Exercise instructions :: Exactly as written, output each of the lines below, with no images.

[Saved data entries]
[Start of Attachment]
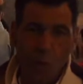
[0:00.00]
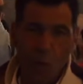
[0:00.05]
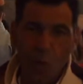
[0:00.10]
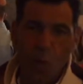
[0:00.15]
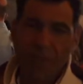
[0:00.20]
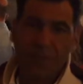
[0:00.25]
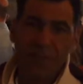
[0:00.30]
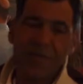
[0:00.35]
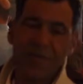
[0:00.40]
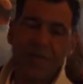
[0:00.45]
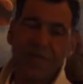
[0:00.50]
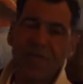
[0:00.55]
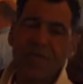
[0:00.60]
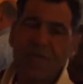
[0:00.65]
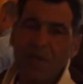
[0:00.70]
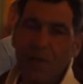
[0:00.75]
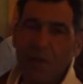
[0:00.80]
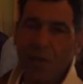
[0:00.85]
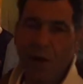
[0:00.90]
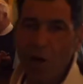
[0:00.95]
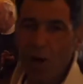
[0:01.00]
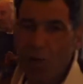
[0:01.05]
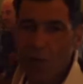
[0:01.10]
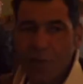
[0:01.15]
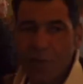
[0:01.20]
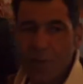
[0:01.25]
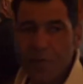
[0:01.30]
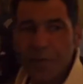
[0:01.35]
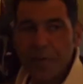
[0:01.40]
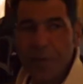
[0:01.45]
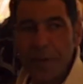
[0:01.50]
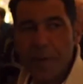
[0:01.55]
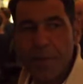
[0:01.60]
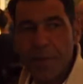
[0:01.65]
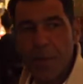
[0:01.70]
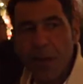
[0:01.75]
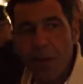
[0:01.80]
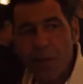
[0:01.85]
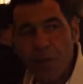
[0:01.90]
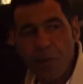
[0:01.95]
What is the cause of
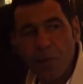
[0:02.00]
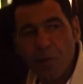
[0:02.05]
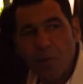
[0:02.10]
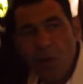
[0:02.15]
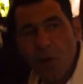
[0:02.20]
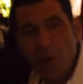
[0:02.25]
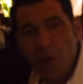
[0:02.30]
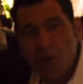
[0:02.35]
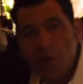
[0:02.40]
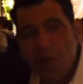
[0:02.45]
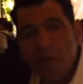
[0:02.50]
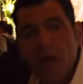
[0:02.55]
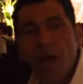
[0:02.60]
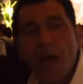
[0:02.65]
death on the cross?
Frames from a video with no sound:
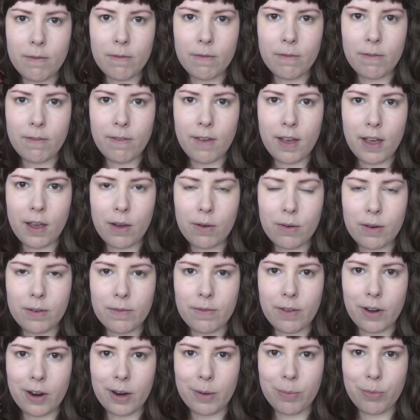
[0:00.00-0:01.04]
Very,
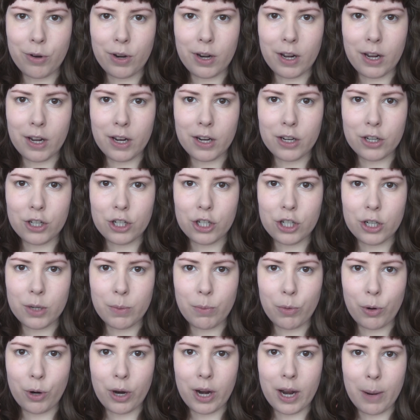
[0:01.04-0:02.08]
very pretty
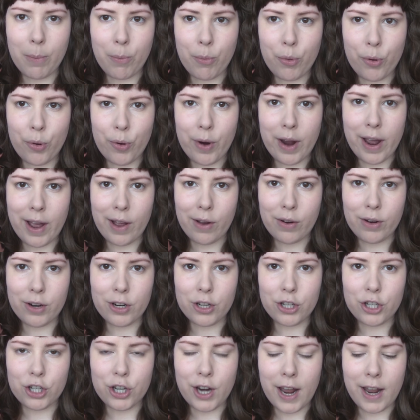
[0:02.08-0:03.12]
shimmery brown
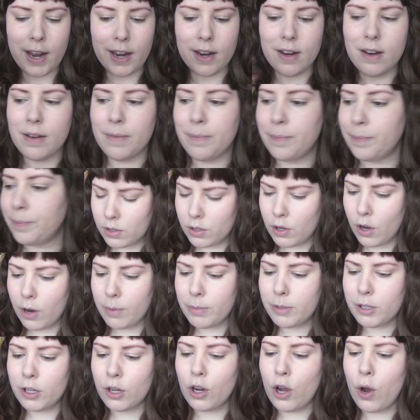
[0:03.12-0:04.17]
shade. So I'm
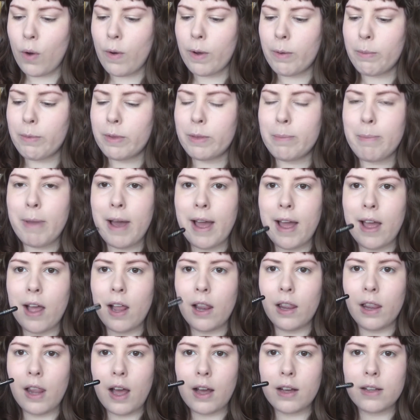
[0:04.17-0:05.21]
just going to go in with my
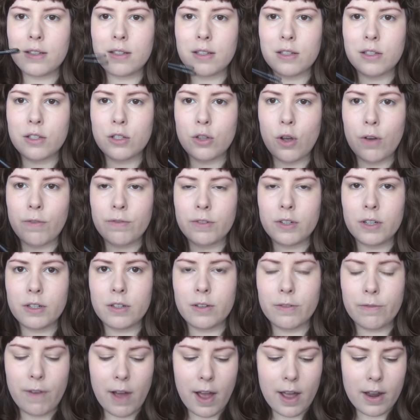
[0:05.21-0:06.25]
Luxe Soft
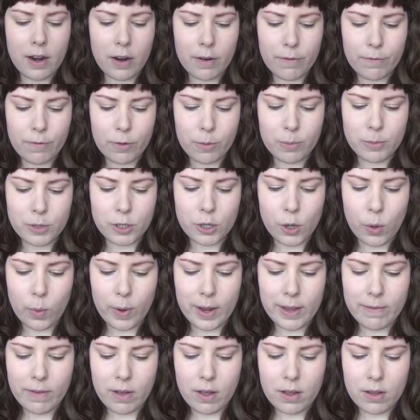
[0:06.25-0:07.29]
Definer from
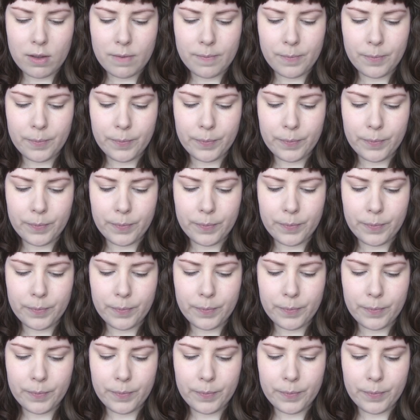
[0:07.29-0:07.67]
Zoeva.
[End of Attachment]
Answer box ::
[0:00.00]
[0:00.05]
[0:00.10]
[0:00.15]
[0:00.20]
[0:00.25]
[0:00.30]
[0:00.35]
[0:00.40]
[0:00.45]
[0:00.50]
[0:00.55]
[0:00.60]
[0:00.65]
[0:00.70]
[0:00.75]
[0:00.80]
[0:00.85]
[0:00.90]
[0:00.95]
[0:01.00]
[0:01.05]
[0:01.10]
[0:01.15]
[0:01.20]
[0:01.25]
[0:01.30]
[0:01.35]
[0:01.40]
[0:01.45]
[0:01.50]
[0:01.55]
[0:01.60]
[0:01.65]
[0:01.70]
[0:01.75]
[0:01.80]
[0:01.85]
[0:01.90]
[0:01.95]
What is the cause of
[0:02.00]
[0:02.05]
[0:02.10]
[0:02.15]
[0:02.20]
[0:02.25]
[0:02.30]
[0:02.35]
[0:02.40]
[0:02.45]
[0:02.50]
[0:02.55]
[0:02.60]
[0:02.65]
death on the cross?
Frames from a video with no sound:
[0:00.00-0:01.04]
Very,
[0:01.04-0:02.08]
very pretty
[0:02.08-0:03.12]
shimmery brown
[0:03.12-0:04.17]
shade. So I'm
[0:04.17-0:05.21]
just going to go in with my
[0:05.21-0:06.25]
Luxe Soft
[0:06.25-0:07.29]
Definer from
[0:07.29-0:07.67]
Zoeva.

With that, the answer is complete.